◆ About this exercise
Although the entries contain pictures, write out only their text, exactly as it stands.

----- Provided records

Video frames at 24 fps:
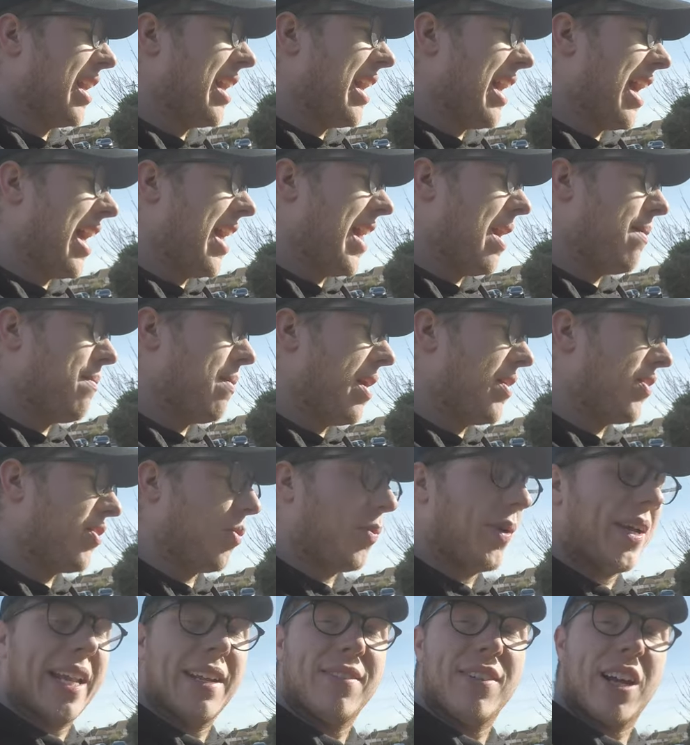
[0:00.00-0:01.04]
um, so
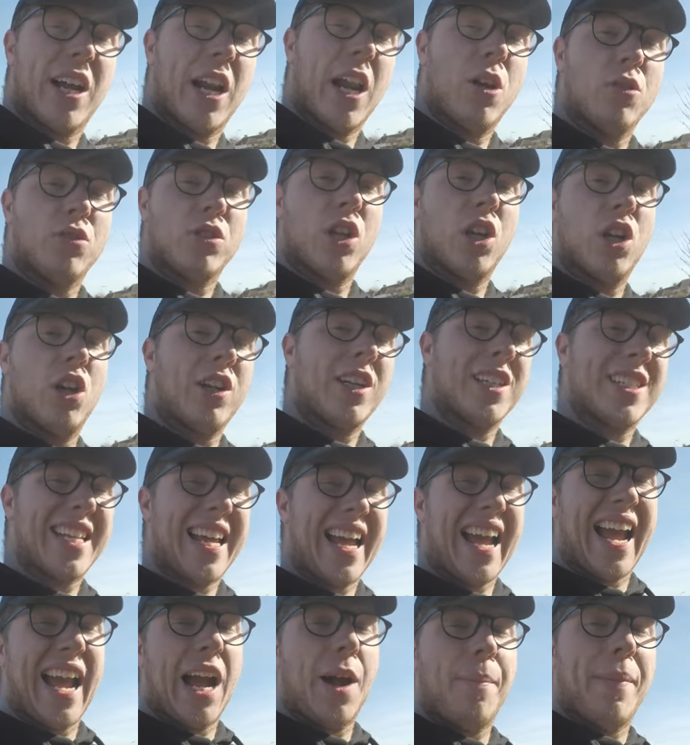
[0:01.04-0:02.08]
we can have a closer look as to
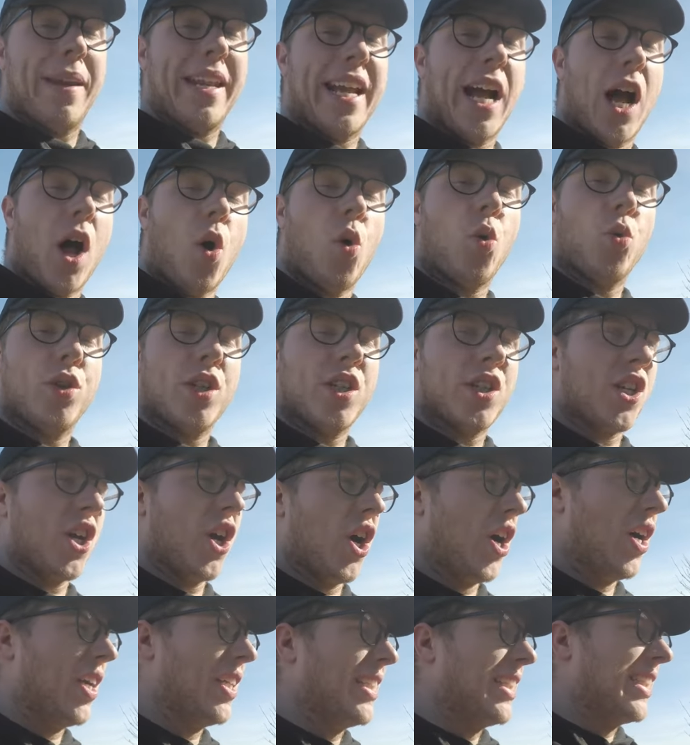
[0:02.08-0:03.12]
how many holes it's
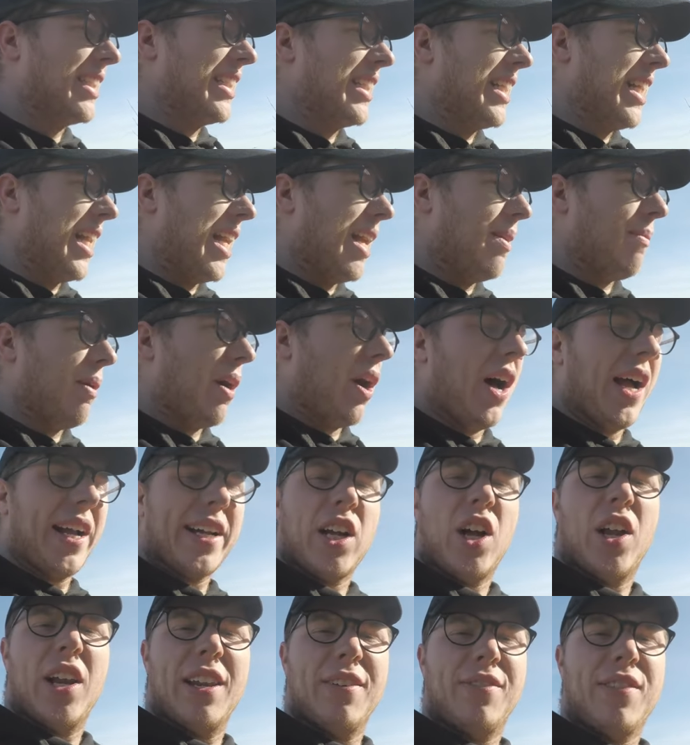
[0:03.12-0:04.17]
got. Um, I
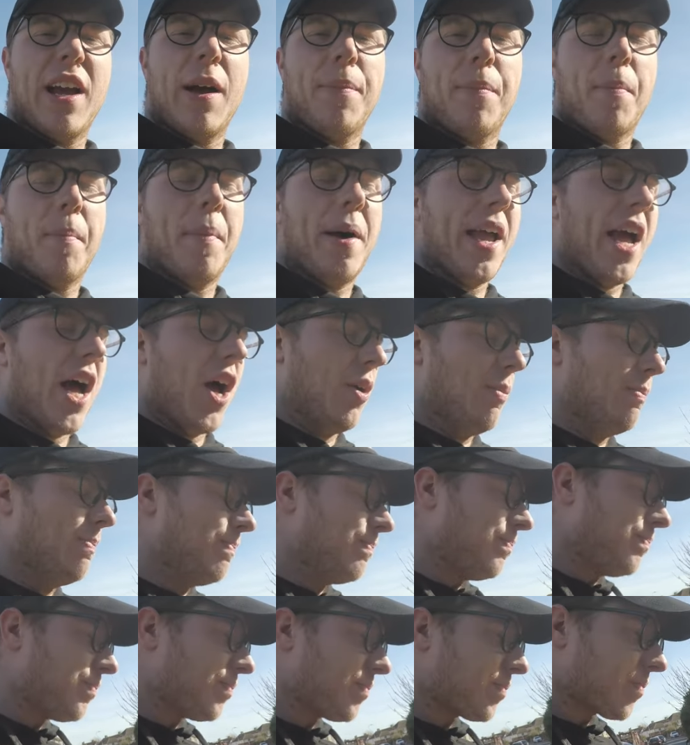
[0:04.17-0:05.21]
can't lift it up on my own
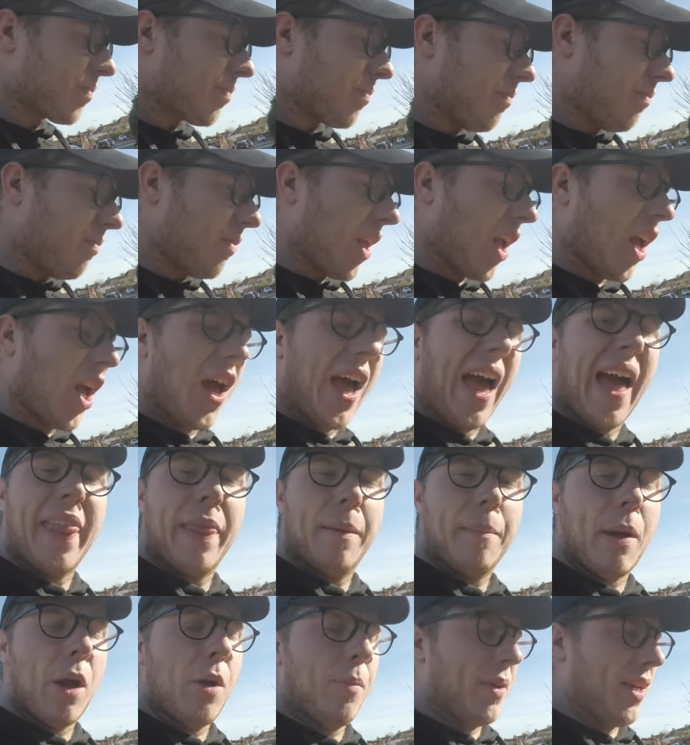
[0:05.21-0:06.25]
uh, at
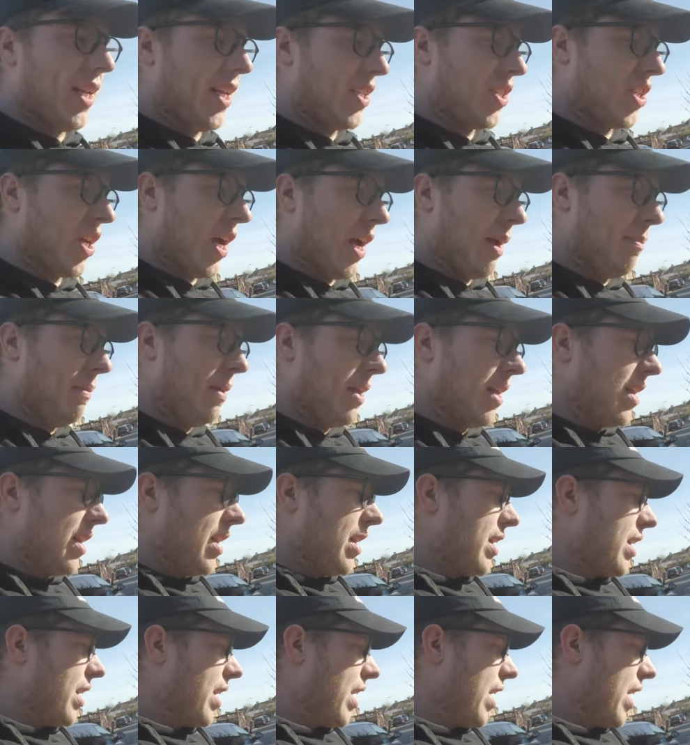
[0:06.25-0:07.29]
the moment in time,
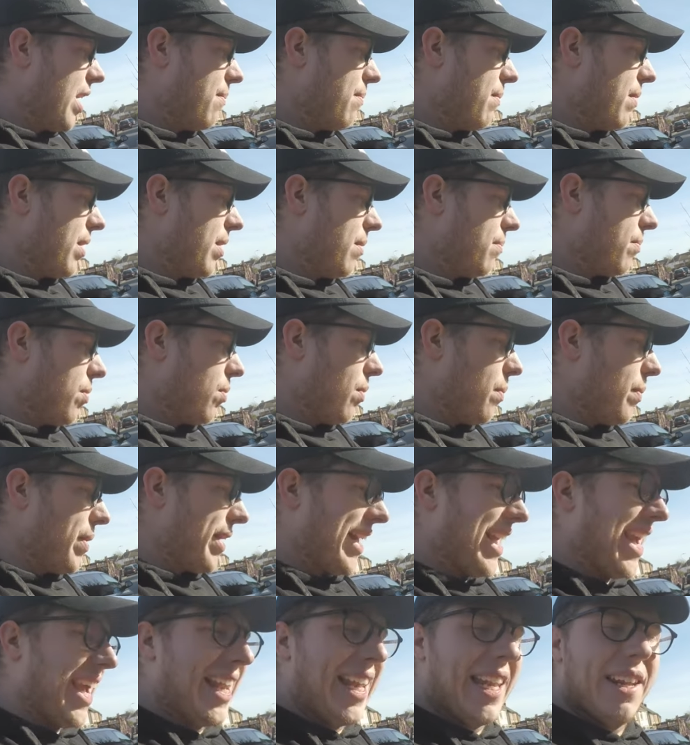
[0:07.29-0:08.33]
um, but when we
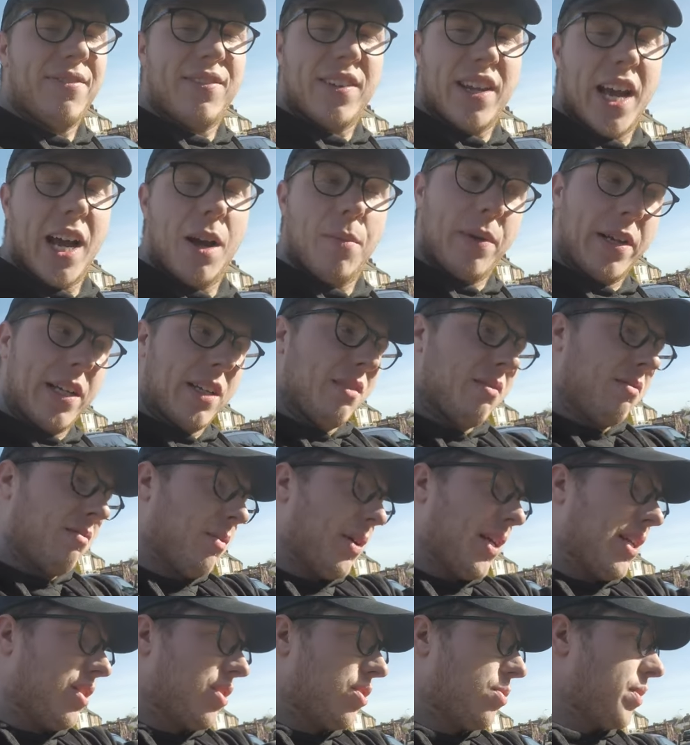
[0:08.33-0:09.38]
can lift it up, we can
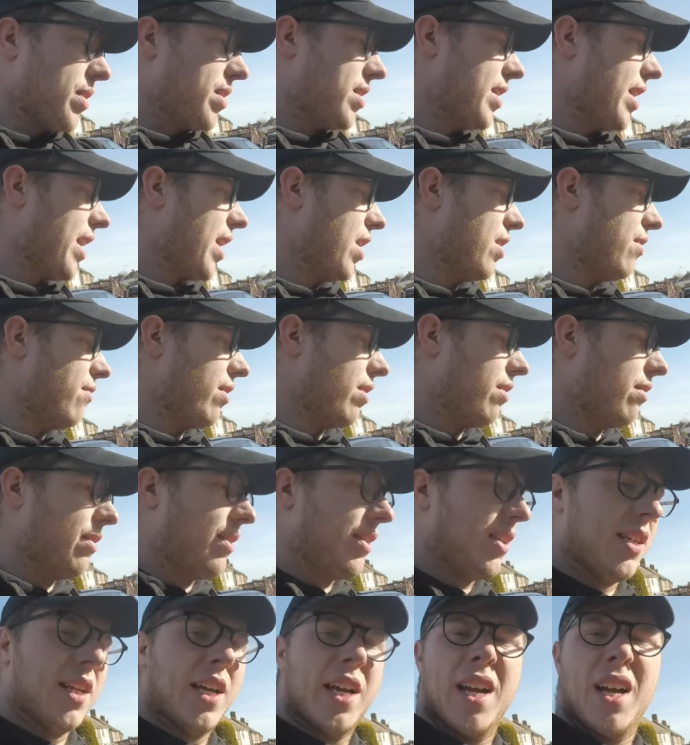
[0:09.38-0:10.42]
we can twist it over
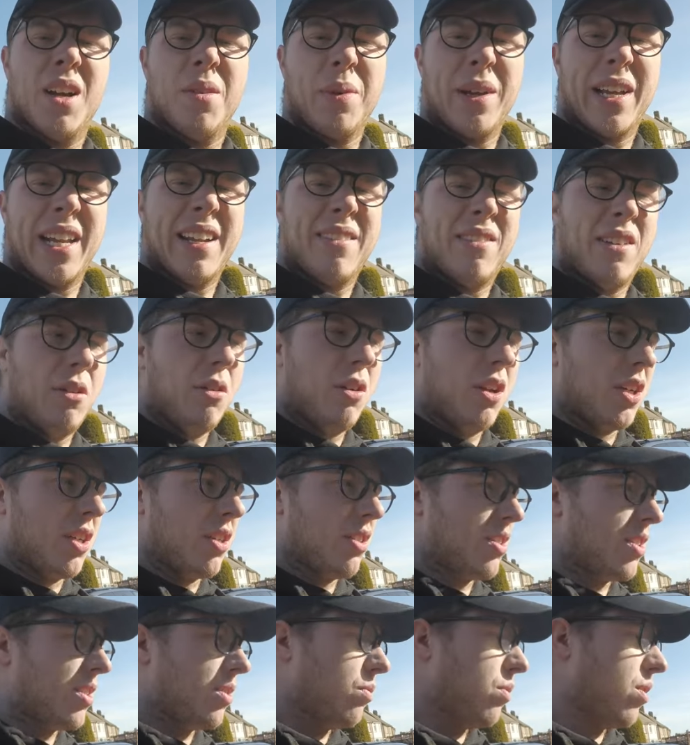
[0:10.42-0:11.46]
and uh, we can have a little look
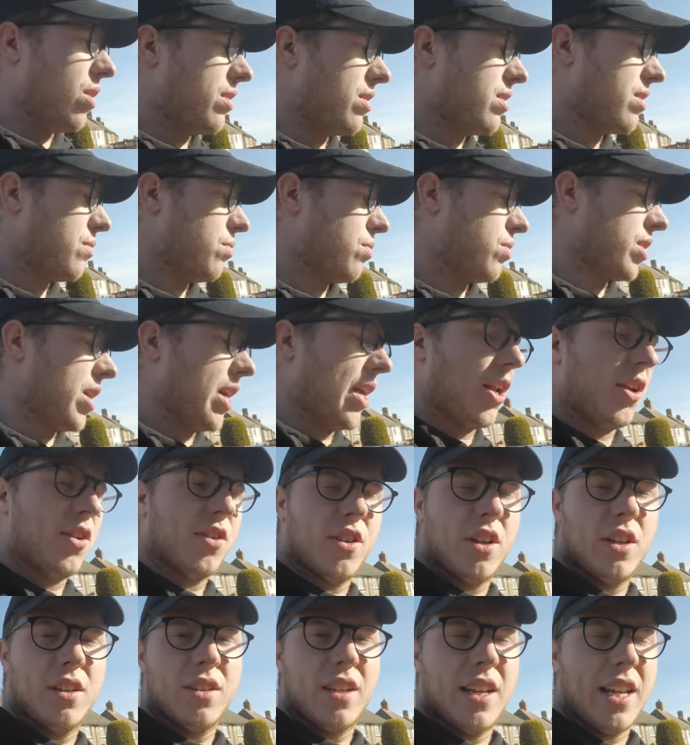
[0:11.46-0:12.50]
as to what's what's going
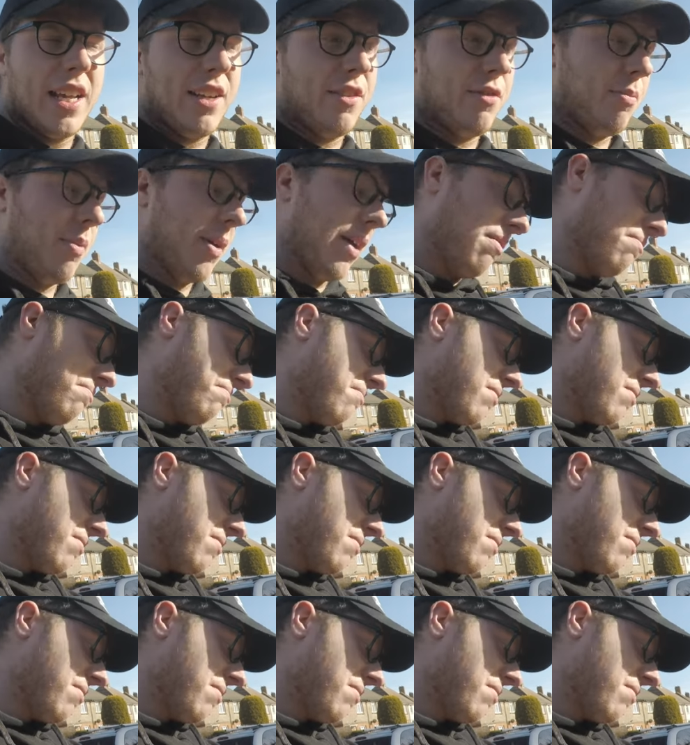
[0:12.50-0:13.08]
on underneath. But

----------

◆ Task result
Video frames at 24 fps:
[0:00.00-0:01.04]
um, so
[0:01.04-0:02.08]
we can have a closer look as to
[0:02.08-0:03.12]
how many holes it's
[0:03.12-0:04.17]
got. Um, I
[0:04.17-0:05.21]
can't lift it up on my own
[0:05.21-0:06.25]
uh, at
[0:06.25-0:07.29]
the moment in time,
[0:07.29-0:08.33]
um, but when we
[0:08.33-0:09.38]
can lift it up, we can
[0:09.38-0:10.42]
we can twist it over
[0:10.42-0:11.46]
and uh, we can have a little look
[0:11.46-0:12.50]
as to what's what's going
[0:12.50-0:13.08]
on underneath. But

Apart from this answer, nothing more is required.